Snake venom, on the other hand, is problematic because it prevents clotting and disrupts the nervous system. But it turns out that in addition to preventing clotting (by preventing platelets from attaching together), copperhead venom proteins also prevent cancer cells from attaching to other cells. AND- research showed that the venom also prevented cancer cells from signaling new blood vessel growth! In mouse studies, these proteins were very successful in preventing the spread of cancer cells.
The next step will be testing this protein compound on women with breast cancer. And don’t think it stops there- read more about the potential for snake venom to treat stroke, Alzheimer’s, and Parkinson’s patients. Rattlesnakes, pit vipers, mambas- the amazing research taking place is yet another reason to be in awe of these beautiful animals!
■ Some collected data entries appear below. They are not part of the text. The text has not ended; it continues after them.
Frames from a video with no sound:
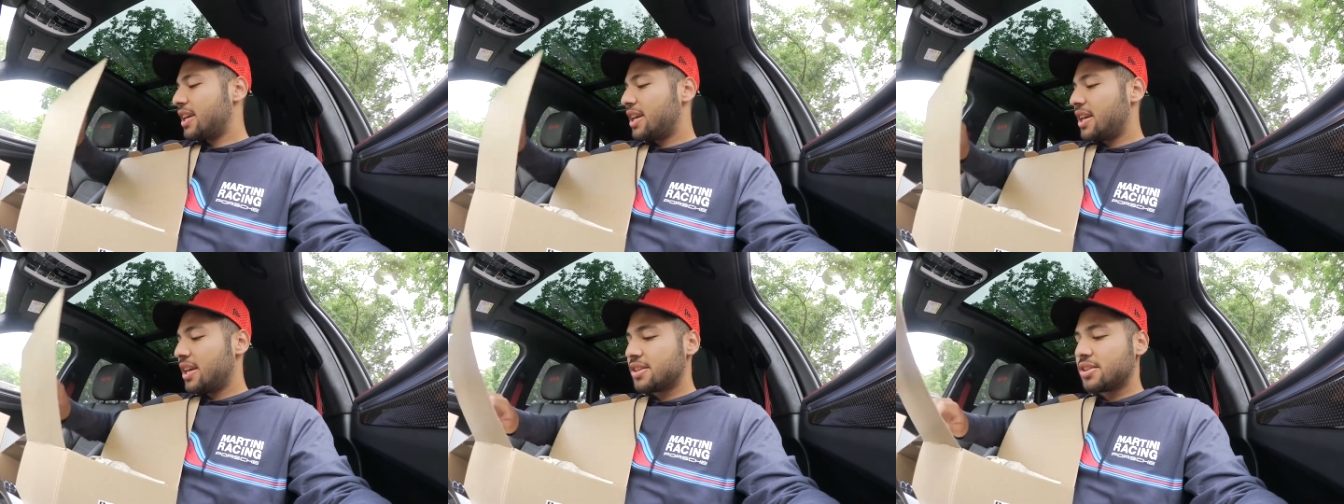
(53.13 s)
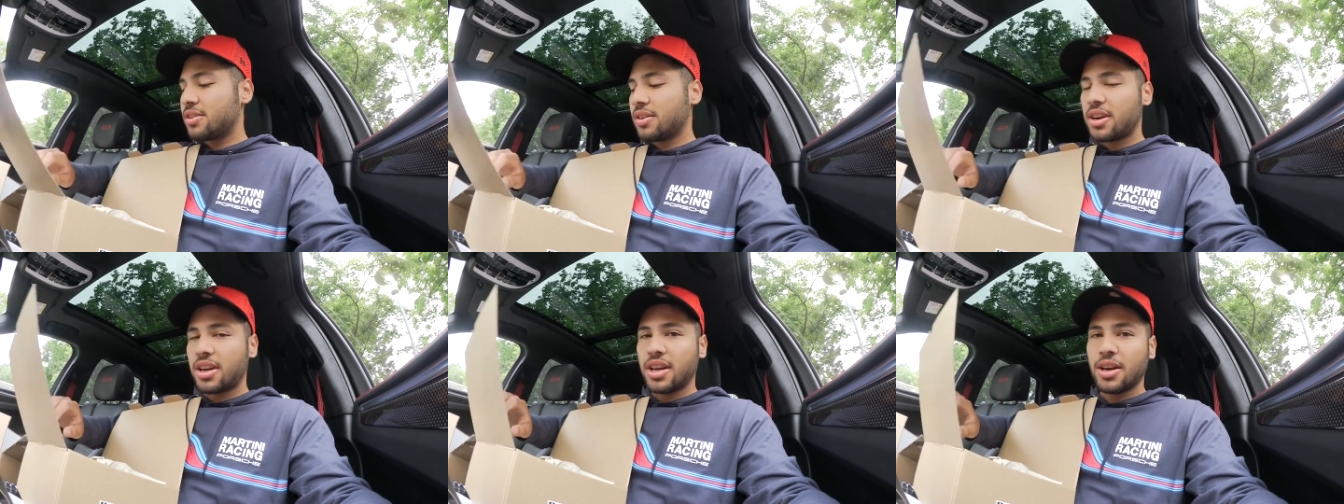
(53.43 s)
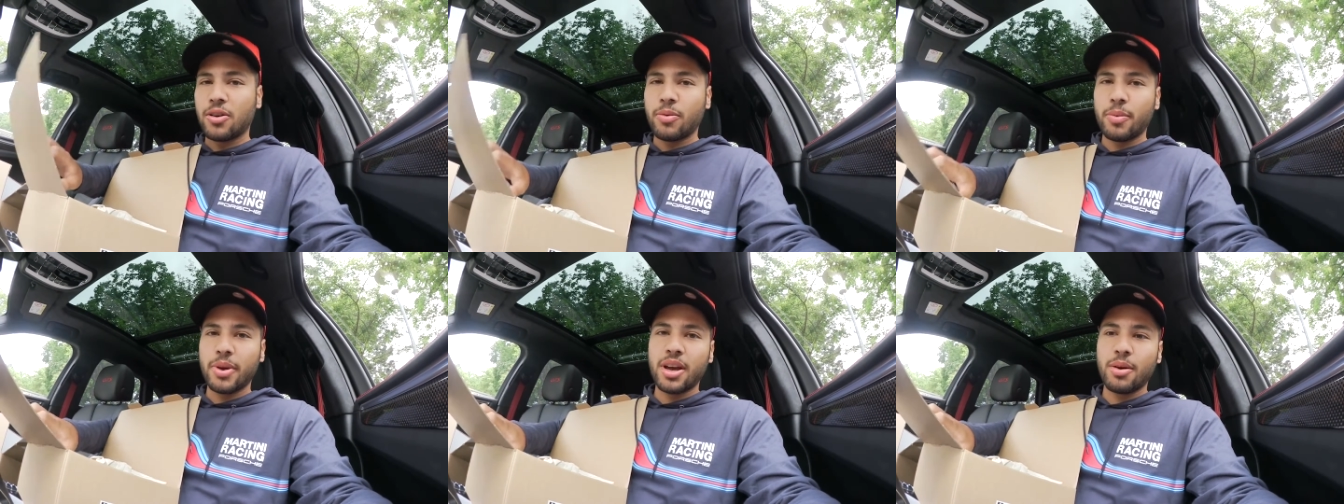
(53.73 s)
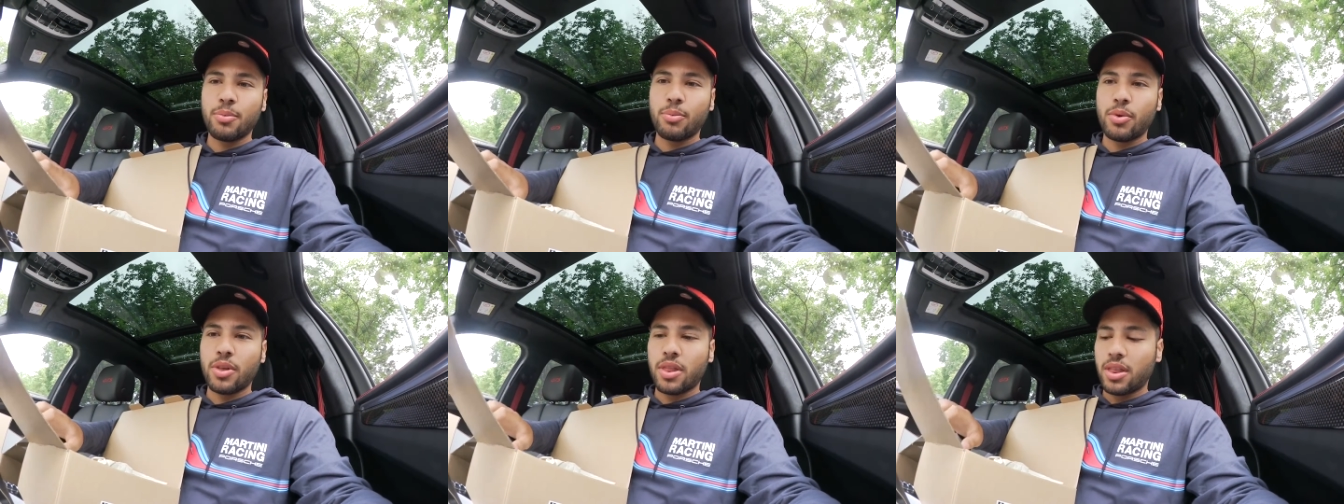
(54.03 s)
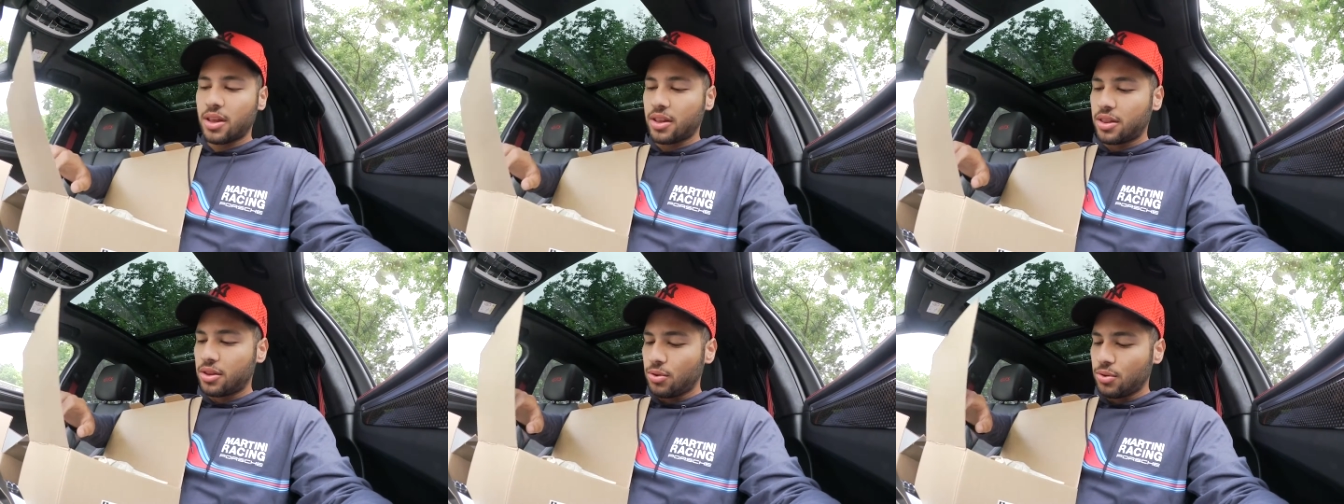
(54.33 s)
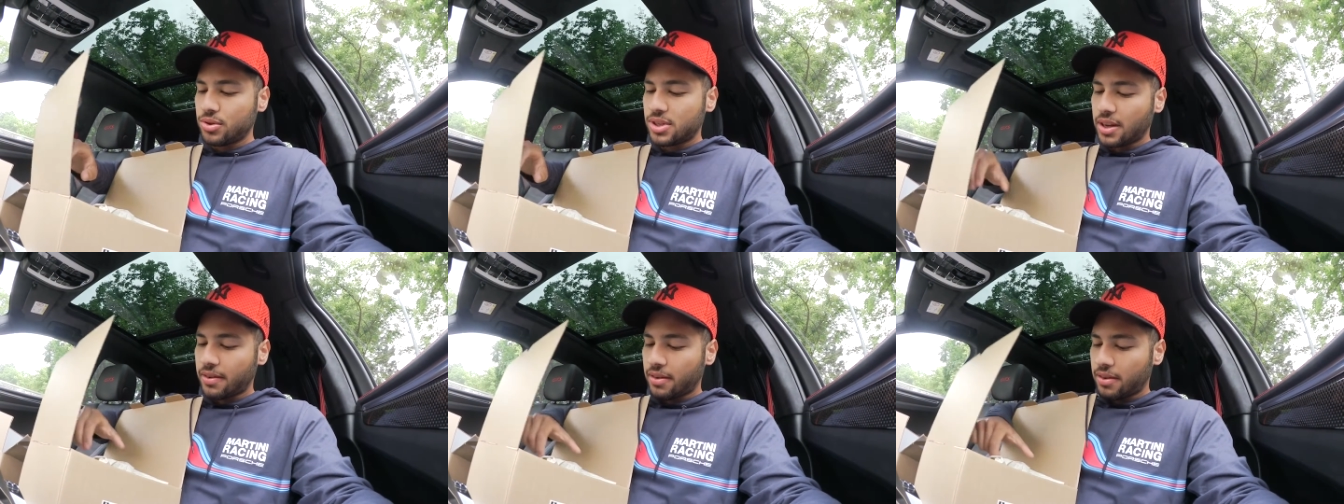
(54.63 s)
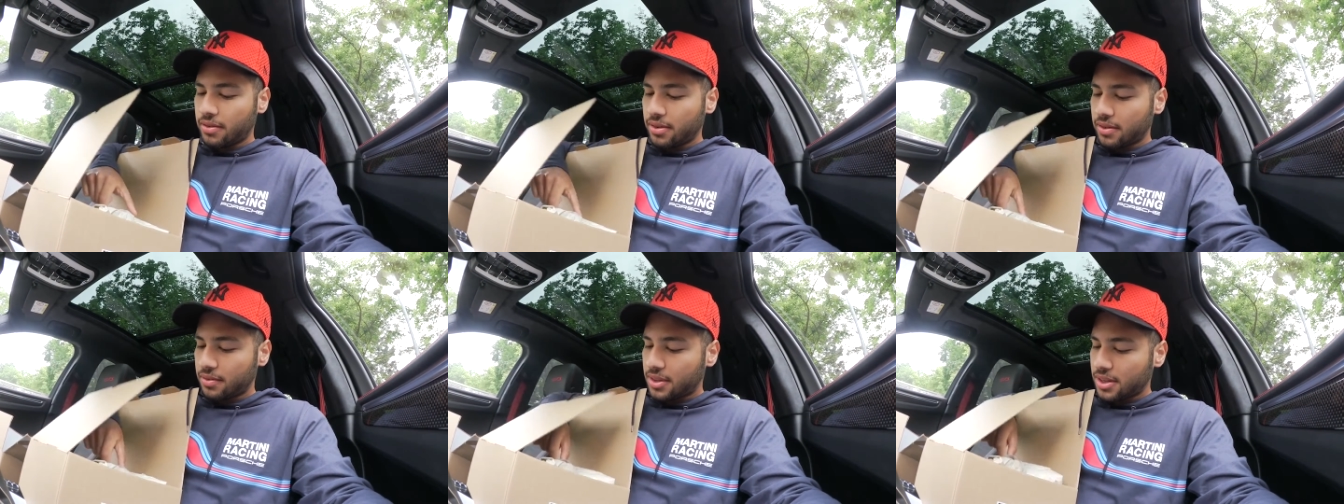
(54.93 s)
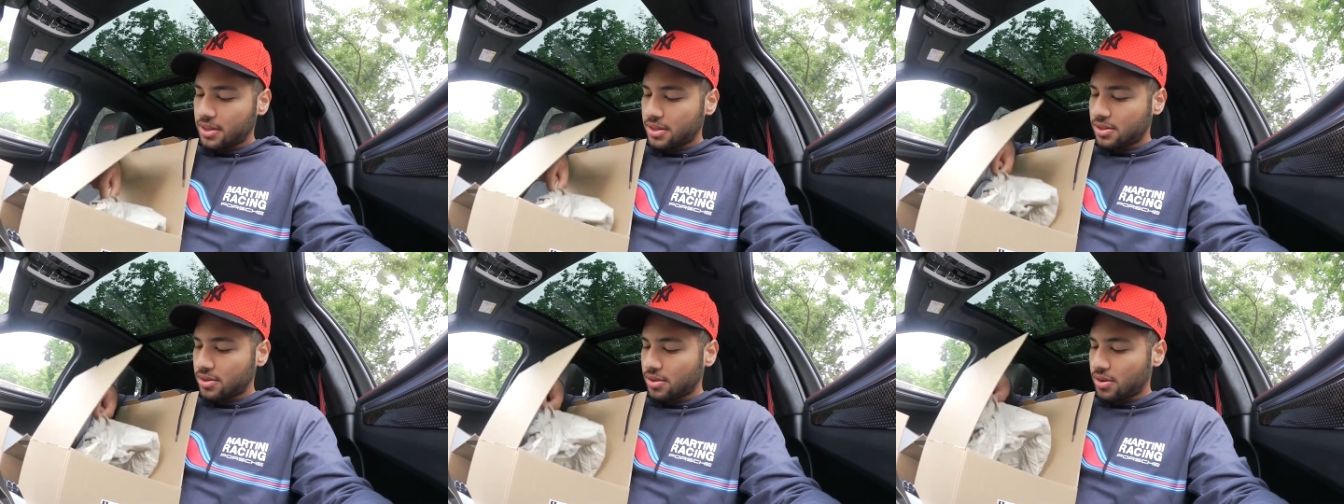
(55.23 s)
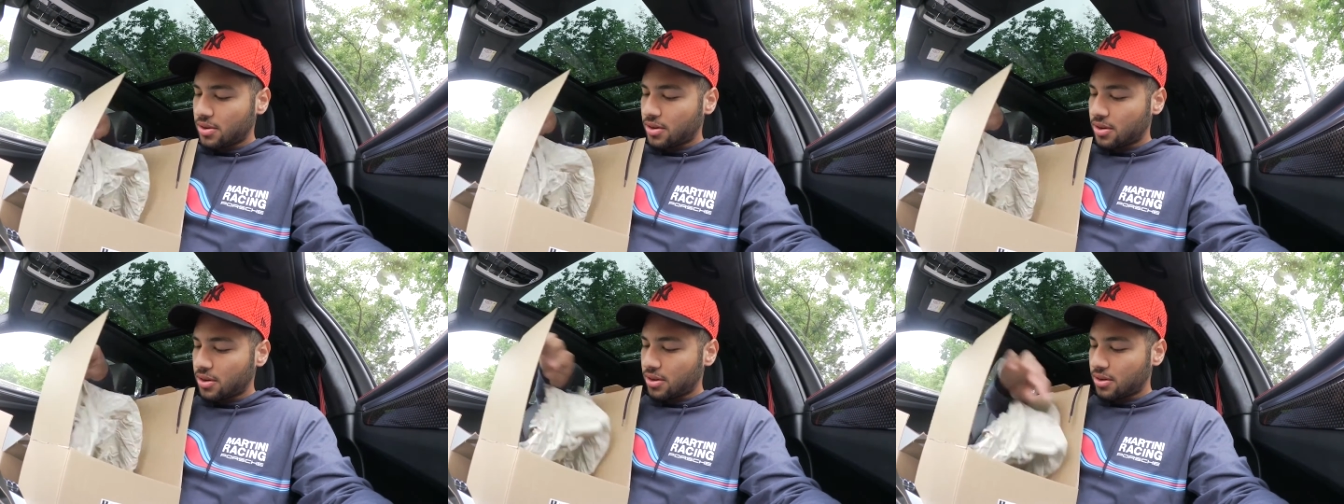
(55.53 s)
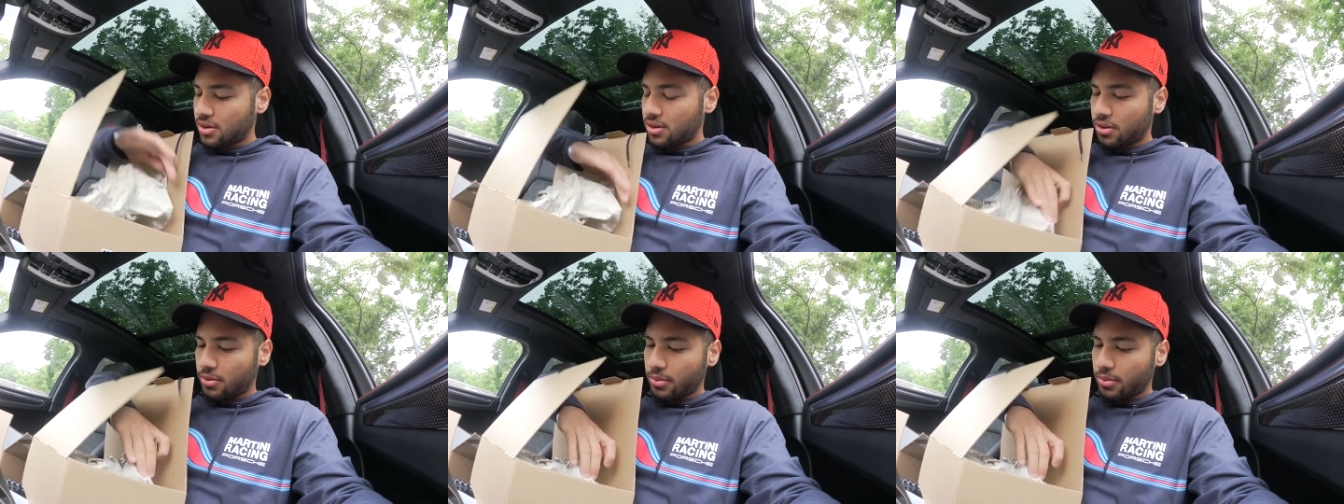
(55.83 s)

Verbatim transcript: he's gonna hook me up with a new 750 so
The human lymphatic system
Researchers at ETH Zurich in Switzerland have discovered that a protein called IL-7 (a protein that regulates T-cells and is important in immune defense) could possibly be the answer to a treatment for lymphedema. Lymphedema is a condition that is caused by impaired lymphatic system function. Breast cancer treatment is the most common cause of lymphedema in the U.S. (tumor removal often damages lymph tissue and vessels), but it also has other causes, including parasite infection. Characterized by swelling in the extremities, currently there is no treatment or cure for lymphedema, and patients must rely on physical therapy and compression of the affected extremity to relieve symptoms. In mouse studies, mice with functioning IL-7 receptors were shown to have much better lymphatic drainage than mice that were modified to lack a functioning IL-7 receptor. Mice with increased production of IL-7 showed an increase in lymphatic drainage, and normal, healthy mice given the protein also showed an improvement in lymphatic drainage function. Researchers can now use these findings to develop new experiments to possibly create a treatment with IL-7 that could either help prevent lymphedema or treat existing lymphedema. Is it is estimated that 140-250 million people are affected worldwide by lymphedema, so a potential for a new treatment is very encouraging. Even more encouraging is the fact that IL-7 is already being tested in clinical trials for other indications, so if further research shows promise, a treatment could be closer than you might think!